Russland diskutiert umstrittene Anwerbung afghanischer Arbeitsmigranten für die Landwirtschaft
Mila VoigtRussland diskutiert umstrittene Anwerbung afghanischer Arbeitsmigranten für die Landwirtschaft
In Russland entzündet sich eine Debatte darüber, ob afghanische Migranten als Arbeitskräfte angeworben werden sollen. Den Anstoß gab ein Vorschlag des afghanischen Botschafters in Russland, Hassan Ghul Hassan, der die Beschäftigung afghanischer Staatsbürger im Agrarsektor des Landes ins Spiel brachte. Unterdessen sind Abgeordnete und Beamte uneins über die Machbarkeit und Sinnhaftigkeit eines solchen Schritts.
Die Idee, afghanische Arbeitsmigranten ins Land zu holen, stammte ursprünglich von Zamir Kabulov, dem Sondergesandten des russischen Außenministeriums. Daraufhin verwies der afghanische Botschafter in Russland auf die Landwirtschaft als möglichen Beschäftigungssektor. Hassan Ghul Hassan äußerte später die Hoffnung, dass die Nachfrage nach afghanischen Arbeitskräften sich langfristig auch auf andere Bereiche der russischen Wirtschaft ausweiten könnte.
Scharfe Kritik an dem Vorhaben kam prompt von Sergei Mironow, dem Vorsitzenden der Fraktion Gerechtes Russland in der Staatsduma. Er argumentierte, afghanische Arbeitsmigranten seien in Russland nicht nötig, und lehnte den Vorschlag rundweg ab. Mironow warnte zudem davor, den Kreis der Länder zu erweitern, die ungelerntes Personal stellen, und verwies auf die anhaltenden Herausforderungen mit Migranten aus ehemaligen Sowjetrepubliken.
Statt einer breiten Anwerbung schlug Mironow vor, die Arbeitsmigration gezielt und bedarfsgerecht umzustrukturieren. Seine Haltung spiegelt Bedenken hinsichtlich Integration und wirtschaftlicher Auswirkungen wider. Die Moskauer Regierung betonte unterdessen ihre Verpflichtung zu den bestehenden Migrationsgesetzen und unterstrich, dass die Einstellung ausländischer Arbeitskräfte stets an der wirtschaftlichen Machbarkeit auszurichten sei.

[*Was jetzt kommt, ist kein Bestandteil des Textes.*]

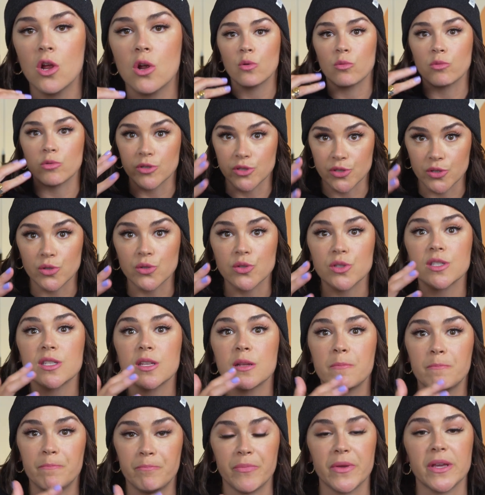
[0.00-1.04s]

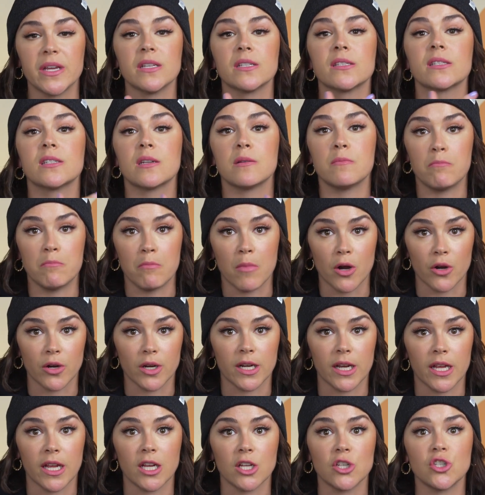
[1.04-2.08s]
Results-based
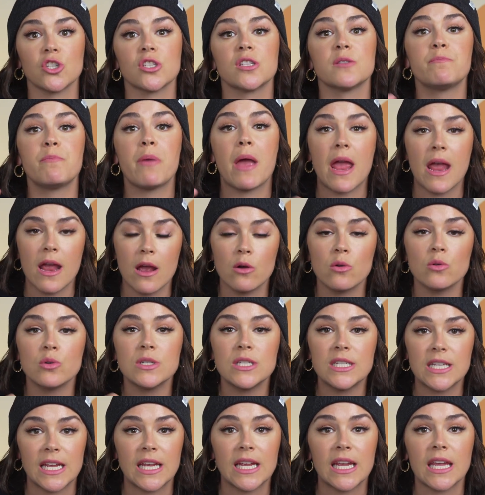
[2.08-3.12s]
marketing, just
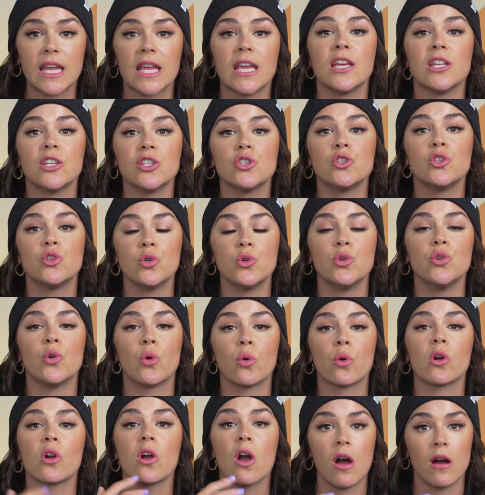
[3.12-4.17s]
pounding into
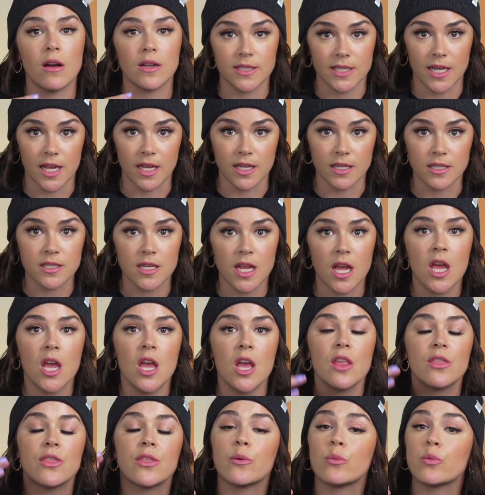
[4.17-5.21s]
your content
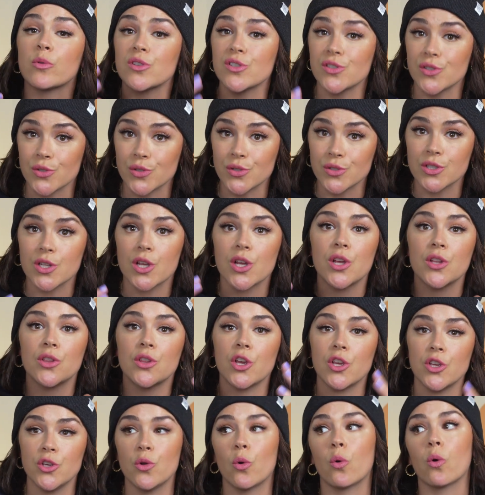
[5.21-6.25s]
the result
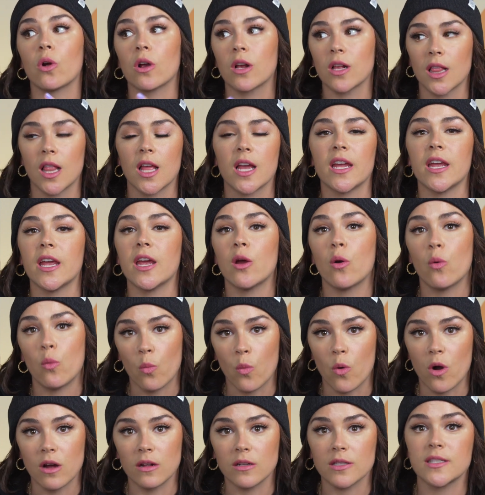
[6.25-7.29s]
that your client
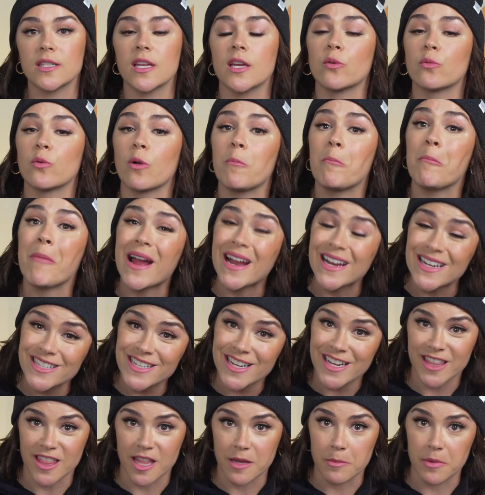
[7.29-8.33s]
wants and
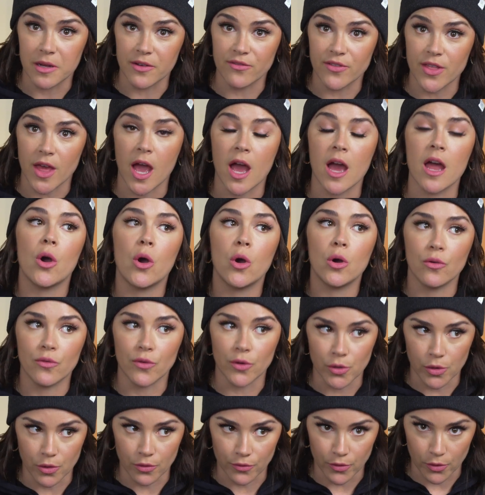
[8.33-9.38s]
reminding them of that over
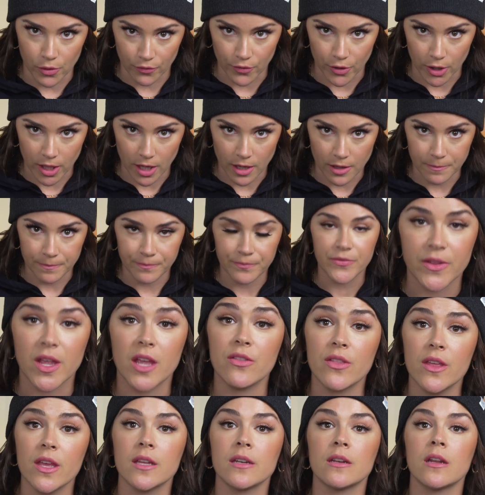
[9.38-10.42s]
and over and over again. And
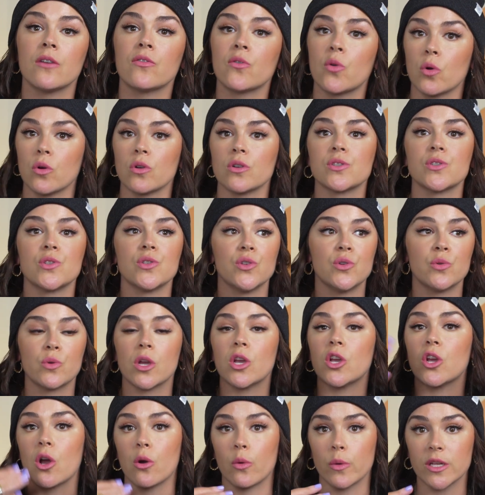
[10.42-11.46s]
then, of course, you can
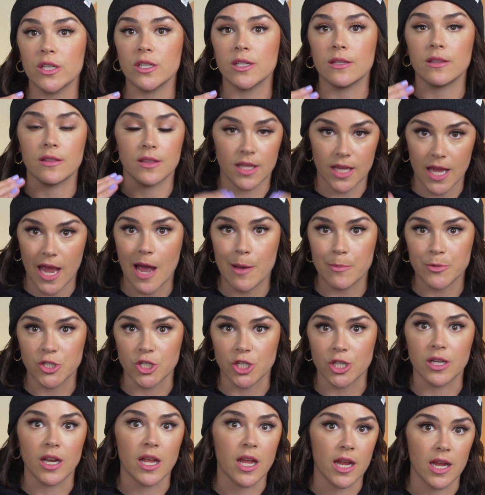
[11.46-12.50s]
go in the
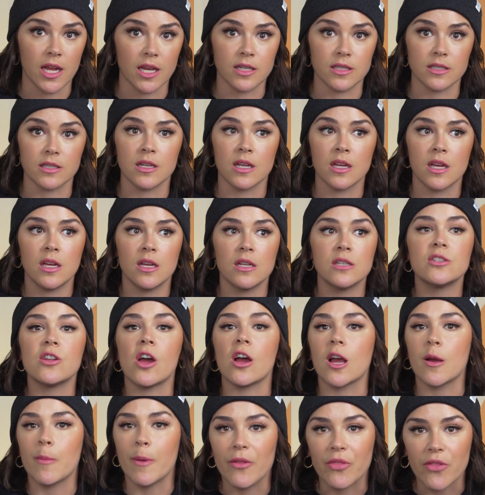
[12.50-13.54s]
caption and
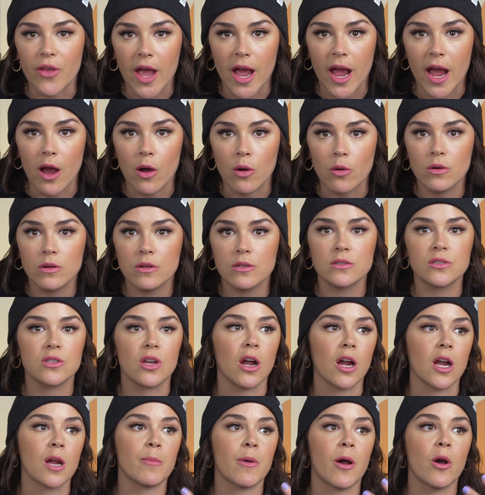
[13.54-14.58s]
talk about the how,
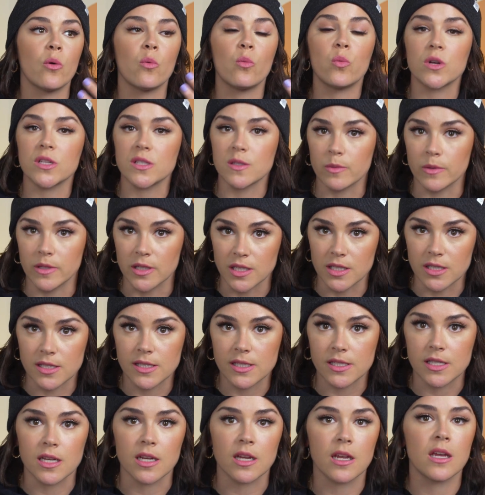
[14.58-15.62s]
talk about what's
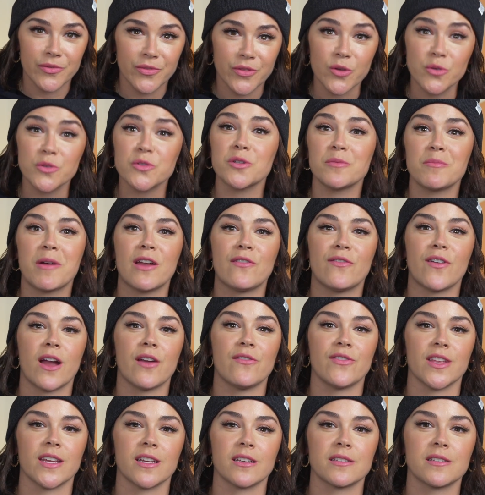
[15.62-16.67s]
realistic. Those are my 5
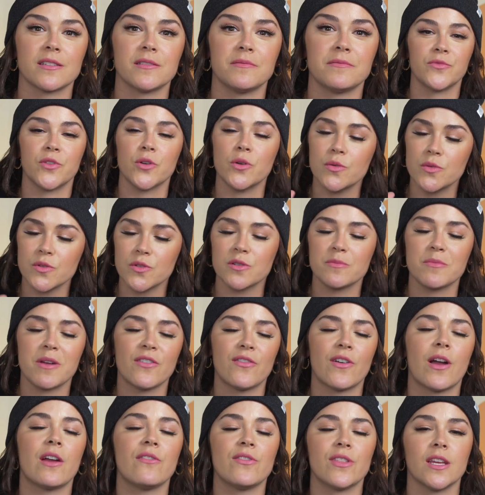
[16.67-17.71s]
things. Those are my
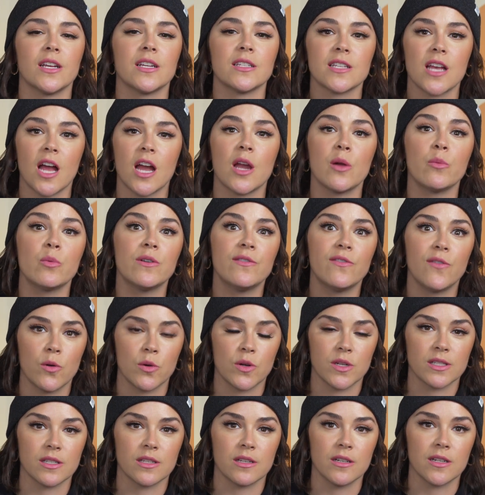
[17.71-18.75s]
5 things I would
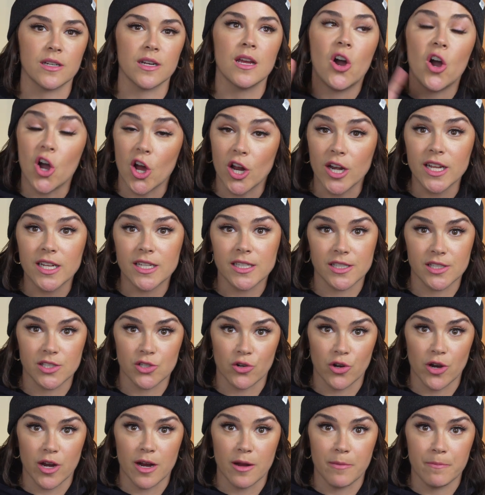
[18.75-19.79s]
focus on
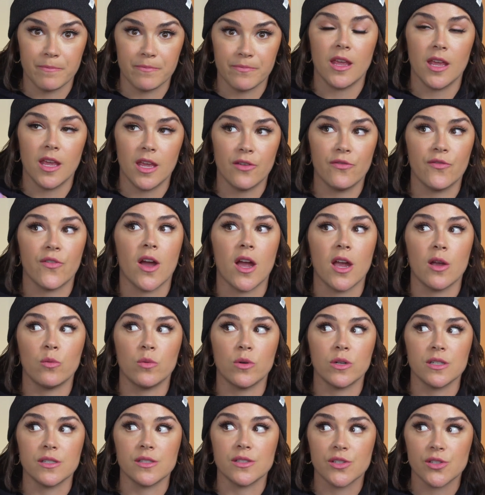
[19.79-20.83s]
Instagram if I
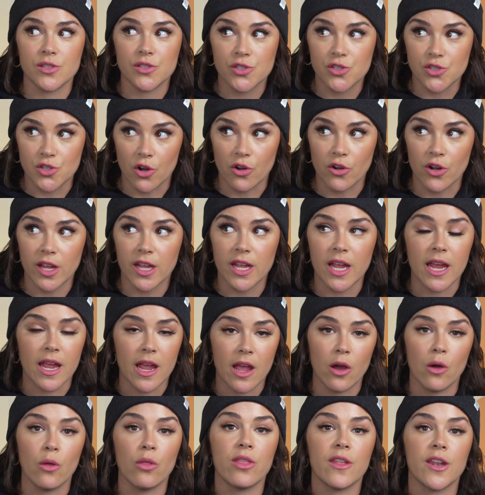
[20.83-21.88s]
was starting a
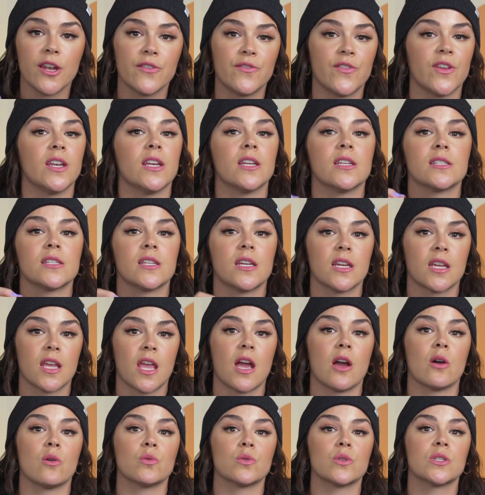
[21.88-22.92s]
health and fitness
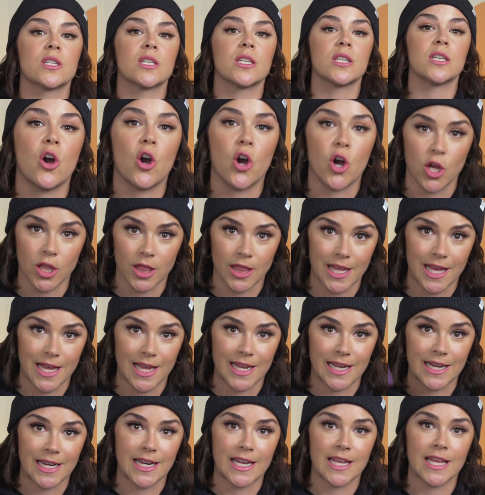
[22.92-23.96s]
account
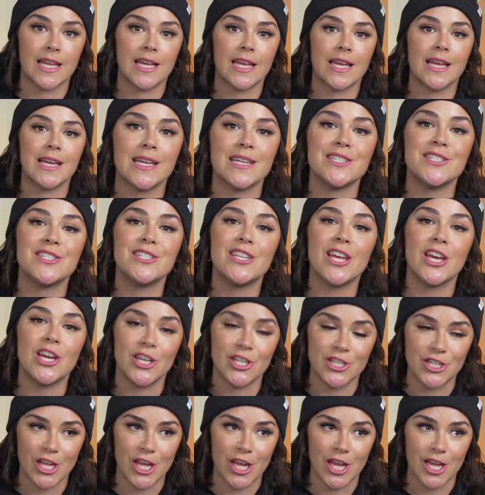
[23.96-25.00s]
online
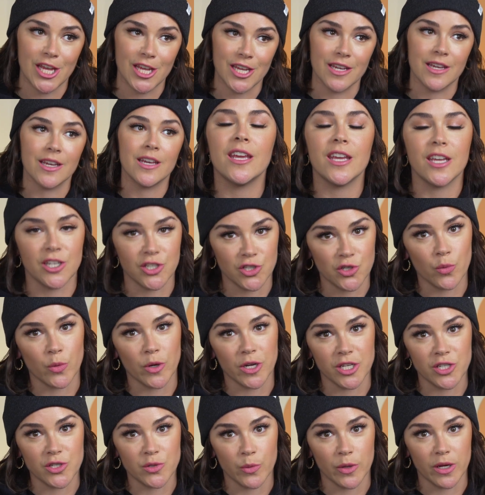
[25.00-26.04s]
today in
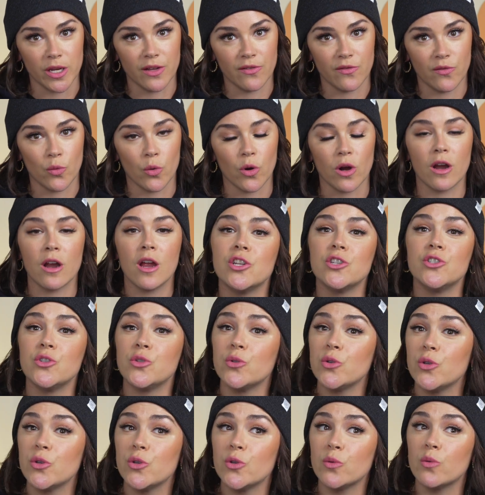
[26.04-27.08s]
2024. Do
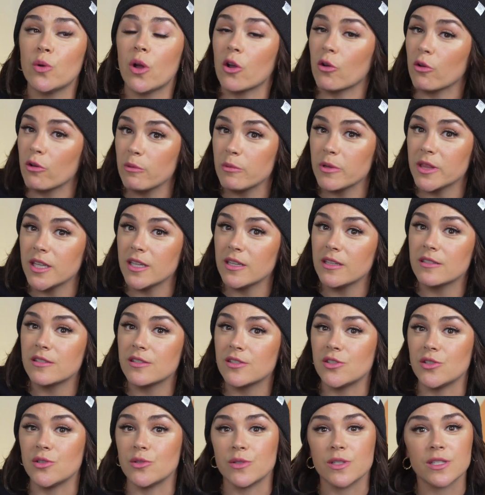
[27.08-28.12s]
you agree with these?
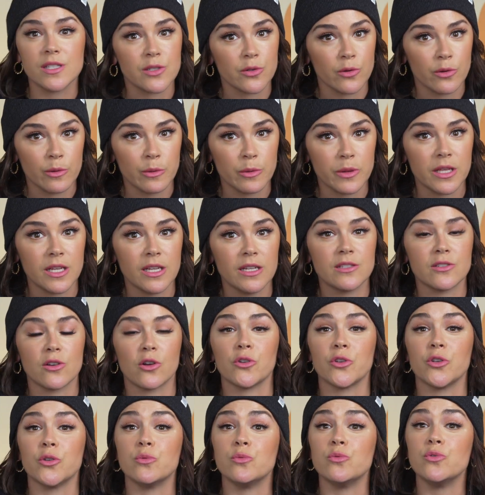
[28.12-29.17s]
Do you disagree with these? Are
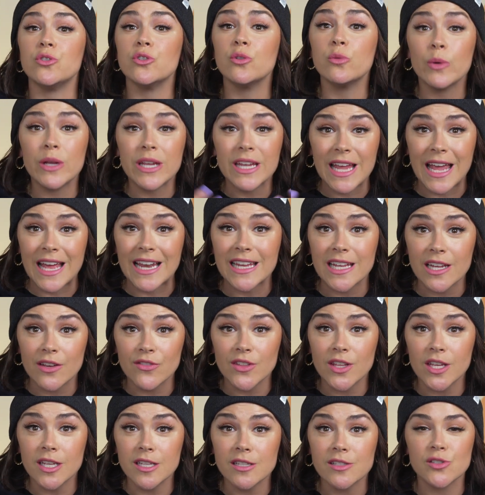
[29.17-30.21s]
you doing any of
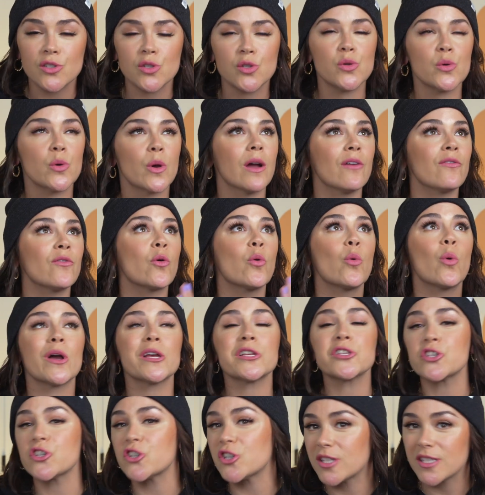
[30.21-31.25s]
these? Do you have
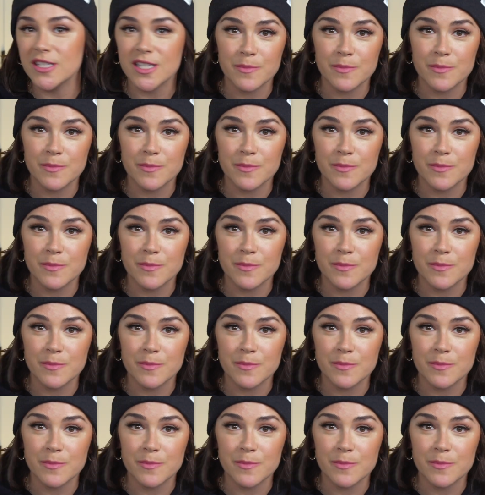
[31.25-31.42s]
questions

Offizielle Zahlen dazu, wie viele afghanische Migranten in den vergangenen fünf Jahren in Russland als Arbeitskräfte registriert wurden, liegen nicht vor.
Der Vorschlag, afghanische Arbeitsmigranten anzuwerben, bleibt unter russischen Beamten umstritten. Während einige im Agrarsektor Potenzial sehen, stellen andere die Praktikabilität und langfristigen Folgen infrage. Die Regierung hält vorerst daran fest, dass die Anwerbung ausländischer Arbeitskräfte den geltenden Gesetzen und wirtschaftlichen Prioritäten entsprechen muss.